» Exercise details:
Every line below from the one with "[00:01:59.82]" through the one with "[00:02:01.02]" is to be repeated exactly, with no picture among them.

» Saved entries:
----

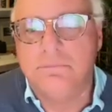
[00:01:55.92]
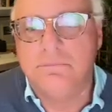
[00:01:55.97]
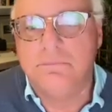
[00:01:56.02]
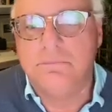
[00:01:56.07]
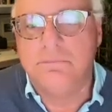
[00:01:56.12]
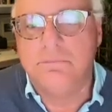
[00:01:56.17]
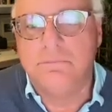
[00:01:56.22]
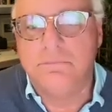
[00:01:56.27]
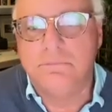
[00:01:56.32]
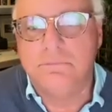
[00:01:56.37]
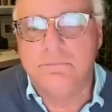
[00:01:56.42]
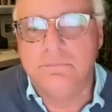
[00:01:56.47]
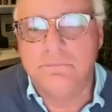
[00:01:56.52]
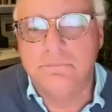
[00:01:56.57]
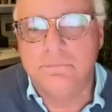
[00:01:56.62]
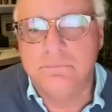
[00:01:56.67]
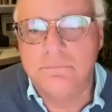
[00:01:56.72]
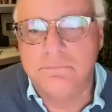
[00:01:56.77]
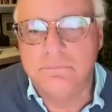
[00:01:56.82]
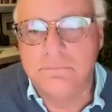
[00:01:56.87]

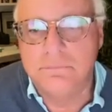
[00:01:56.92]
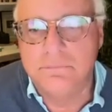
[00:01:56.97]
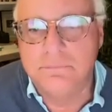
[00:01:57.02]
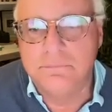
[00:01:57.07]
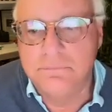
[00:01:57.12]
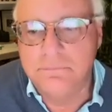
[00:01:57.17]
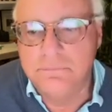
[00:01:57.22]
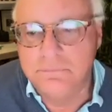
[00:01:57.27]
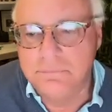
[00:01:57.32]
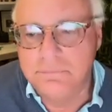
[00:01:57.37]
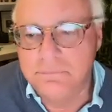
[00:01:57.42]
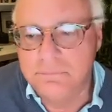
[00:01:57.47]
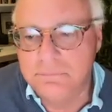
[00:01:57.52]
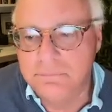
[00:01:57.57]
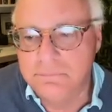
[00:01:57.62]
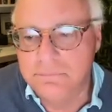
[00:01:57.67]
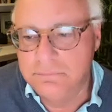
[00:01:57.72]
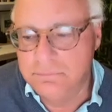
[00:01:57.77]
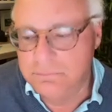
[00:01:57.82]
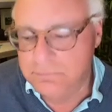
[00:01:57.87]

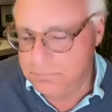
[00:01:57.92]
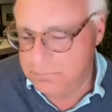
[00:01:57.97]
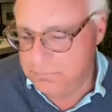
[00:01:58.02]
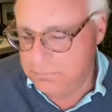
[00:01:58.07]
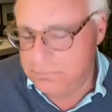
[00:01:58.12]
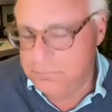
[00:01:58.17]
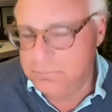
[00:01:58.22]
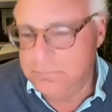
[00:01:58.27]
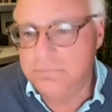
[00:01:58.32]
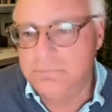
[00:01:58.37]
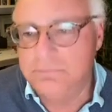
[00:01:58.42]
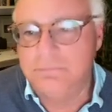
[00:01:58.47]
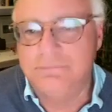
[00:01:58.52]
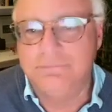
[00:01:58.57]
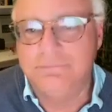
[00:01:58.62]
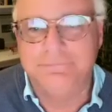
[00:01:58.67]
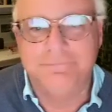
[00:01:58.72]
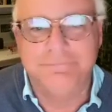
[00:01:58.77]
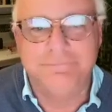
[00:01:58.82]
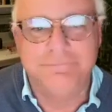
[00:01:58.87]

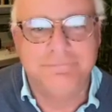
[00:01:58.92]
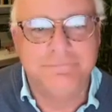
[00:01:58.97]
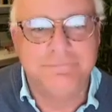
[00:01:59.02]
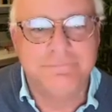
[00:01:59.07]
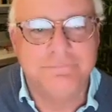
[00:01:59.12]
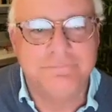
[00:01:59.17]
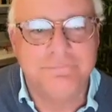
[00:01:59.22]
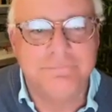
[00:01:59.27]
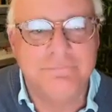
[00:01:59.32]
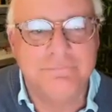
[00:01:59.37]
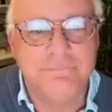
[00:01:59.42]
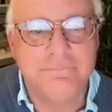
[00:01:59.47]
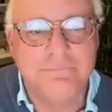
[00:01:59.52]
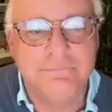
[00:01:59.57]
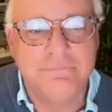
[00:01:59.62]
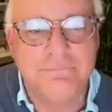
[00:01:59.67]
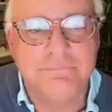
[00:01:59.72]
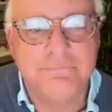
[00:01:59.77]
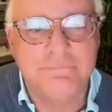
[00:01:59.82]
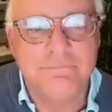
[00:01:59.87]

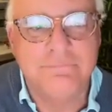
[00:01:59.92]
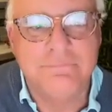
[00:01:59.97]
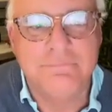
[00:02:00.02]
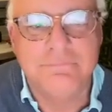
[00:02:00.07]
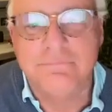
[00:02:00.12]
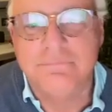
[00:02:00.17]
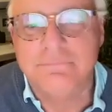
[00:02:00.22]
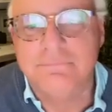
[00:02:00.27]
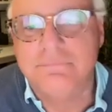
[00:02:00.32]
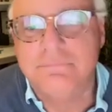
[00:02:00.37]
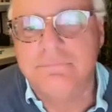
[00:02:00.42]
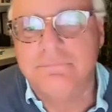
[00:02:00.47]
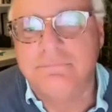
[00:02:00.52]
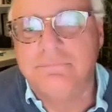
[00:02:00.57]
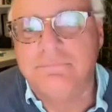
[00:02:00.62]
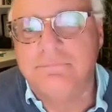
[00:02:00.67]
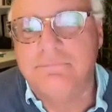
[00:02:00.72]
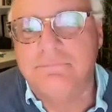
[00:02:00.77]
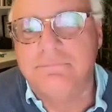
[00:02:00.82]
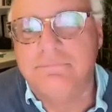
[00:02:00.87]

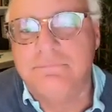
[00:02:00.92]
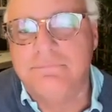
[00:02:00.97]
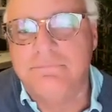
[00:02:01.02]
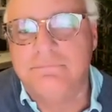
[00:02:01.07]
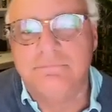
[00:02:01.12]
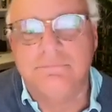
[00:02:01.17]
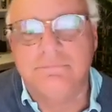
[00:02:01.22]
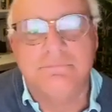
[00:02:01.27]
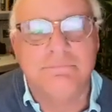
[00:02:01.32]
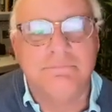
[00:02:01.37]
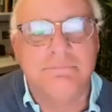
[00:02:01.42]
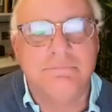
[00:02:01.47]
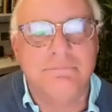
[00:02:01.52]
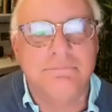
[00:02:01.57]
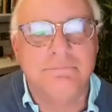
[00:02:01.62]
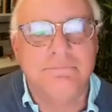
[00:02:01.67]
(not speaking)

----

» Answer for this exercise:
[00:01:59.82]
[00:01:59.87]

[00:01:59.92]
[00:01:59.97]
[00:02:00.02]
[00:02:00.07]
[00:02:00.12]
[00:02:00.17]
[00:02:00.22]
[00:02:00.27]
[00:02:00.32]
[00:02:00.37]
[00:02:00.42]
[00:02:00.47]
[00:02:00.52]
[00:02:00.57]
[00:02:00.62]
[00:02:00.67]
[00:02:00.72]
[00:02:00.77]
[00:02:00.82]
[00:02:00.87]

[00:02:00.92]
[00:02:00.97]
[00:02:01.02]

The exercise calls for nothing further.